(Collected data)
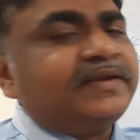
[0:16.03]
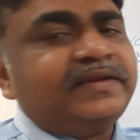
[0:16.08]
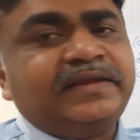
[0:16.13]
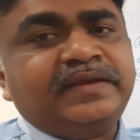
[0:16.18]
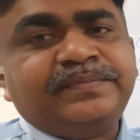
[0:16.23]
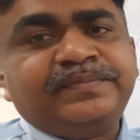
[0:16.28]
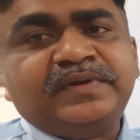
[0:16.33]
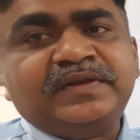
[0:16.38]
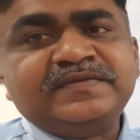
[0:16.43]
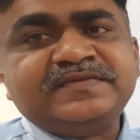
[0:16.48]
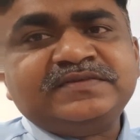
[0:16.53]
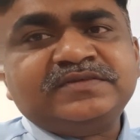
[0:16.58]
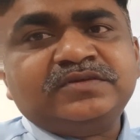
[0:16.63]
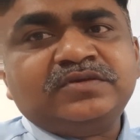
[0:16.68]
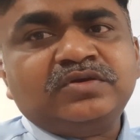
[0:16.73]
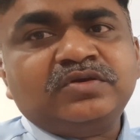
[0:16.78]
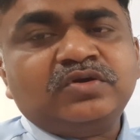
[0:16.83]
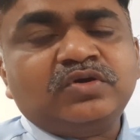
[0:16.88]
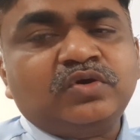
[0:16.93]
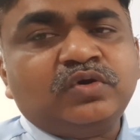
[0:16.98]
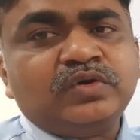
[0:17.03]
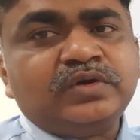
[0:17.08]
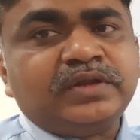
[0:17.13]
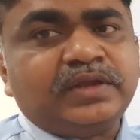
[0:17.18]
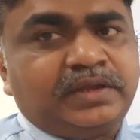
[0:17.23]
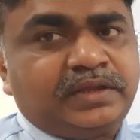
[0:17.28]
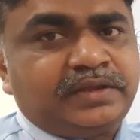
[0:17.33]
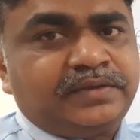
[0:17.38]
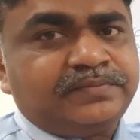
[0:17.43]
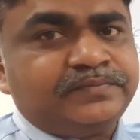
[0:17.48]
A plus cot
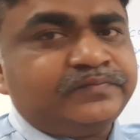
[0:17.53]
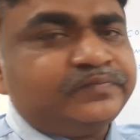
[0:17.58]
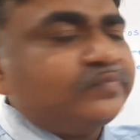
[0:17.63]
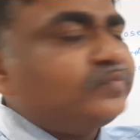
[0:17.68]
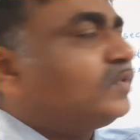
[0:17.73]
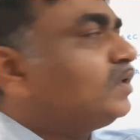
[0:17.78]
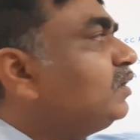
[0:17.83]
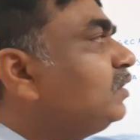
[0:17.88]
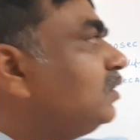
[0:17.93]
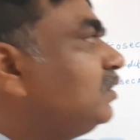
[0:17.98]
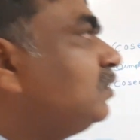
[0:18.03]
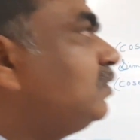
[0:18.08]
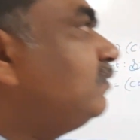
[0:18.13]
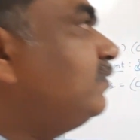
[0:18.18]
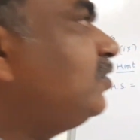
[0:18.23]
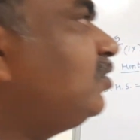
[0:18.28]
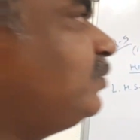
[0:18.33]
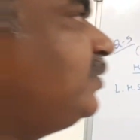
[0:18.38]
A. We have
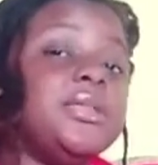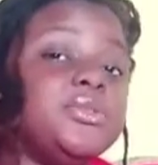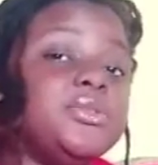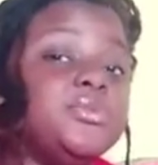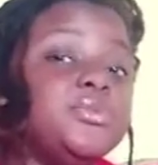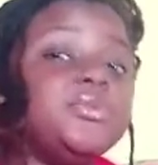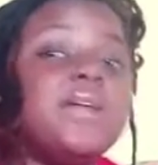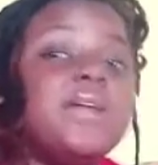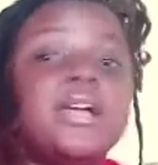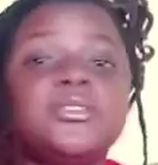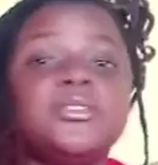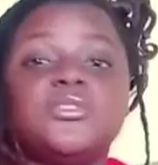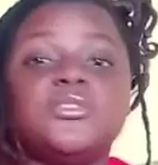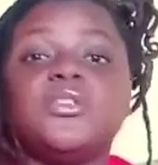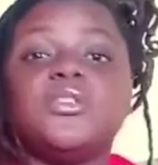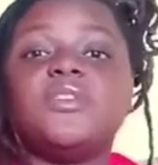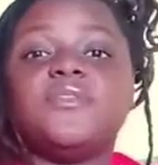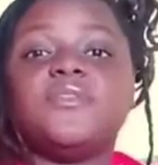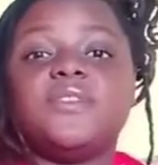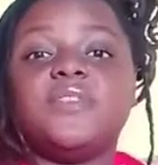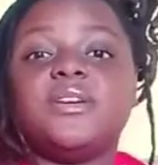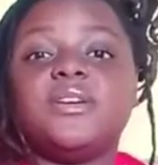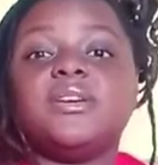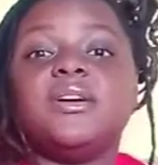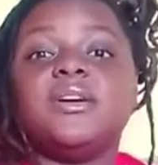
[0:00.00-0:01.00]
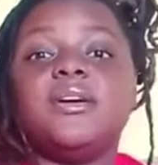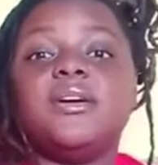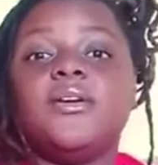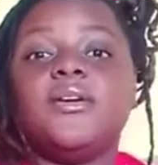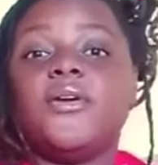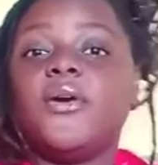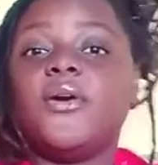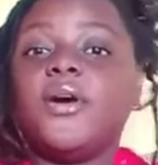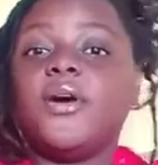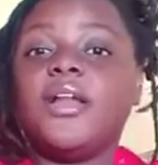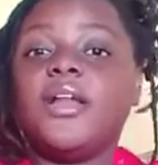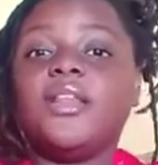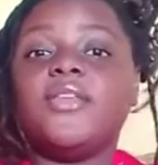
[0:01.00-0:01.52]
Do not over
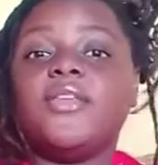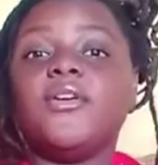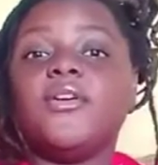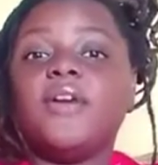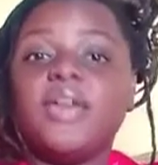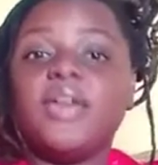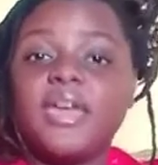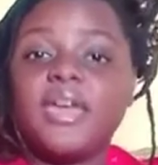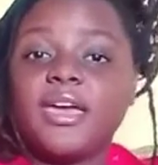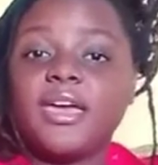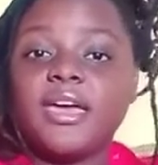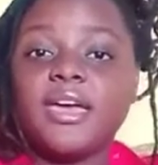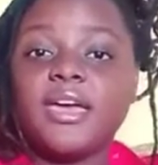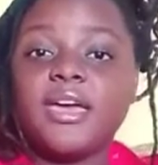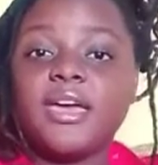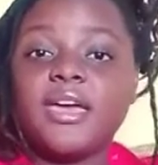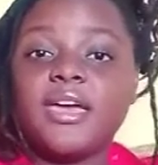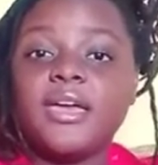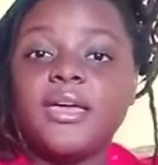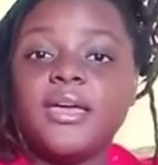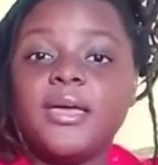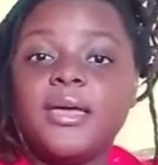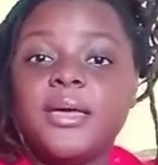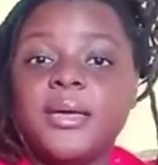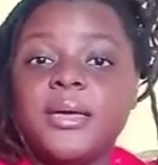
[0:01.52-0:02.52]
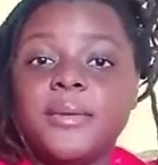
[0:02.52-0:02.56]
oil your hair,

* **INSTRUCTIONS FOR THE TASK**
Restate the entries above word for word, keeping pictures out of the copy.

* **FINAL ANSWER**
[0:16.03]
[0:16.08]
[0:16.13]
[0:16.18]
[0:16.23]
[0:16.28]
[0:16.33]
[0:16.38]
[0:16.43]
[0:16.48]
[0:16.53]
[0:16.58]
[0:16.63]
[0:16.68]
[0:16.73]
[0:16.78]
[0:16.83]
[0:16.88]
[0:16.93]
[0:16.98]
[0:17.03]
[0:17.08]
[0:17.13]
[0:17.18]
[0:17.23]
[0:17.28]
[0:17.33]
[0:17.38]
[0:17.43]
[0:17.48]
A plus cot
[0:17.53]
[0:17.58]
[0:17.63]
[0:17.68]
[0:17.73]
[0:17.78]
[0:17.83]
[0:17.88]
[0:17.93]
[0:17.98]
[0:18.03]
[0:18.08]
[0:18.13]
[0:18.18]
[0:18.23]
[0:18.28]
[0:18.33]
[0:18.38]
A. We have
[0:00.00-0:01.00]
[0:01.00-0:01.52]
Do not over
[0:01.52-0:02.52]
[0:02.52-0:02.56]
oil your hair,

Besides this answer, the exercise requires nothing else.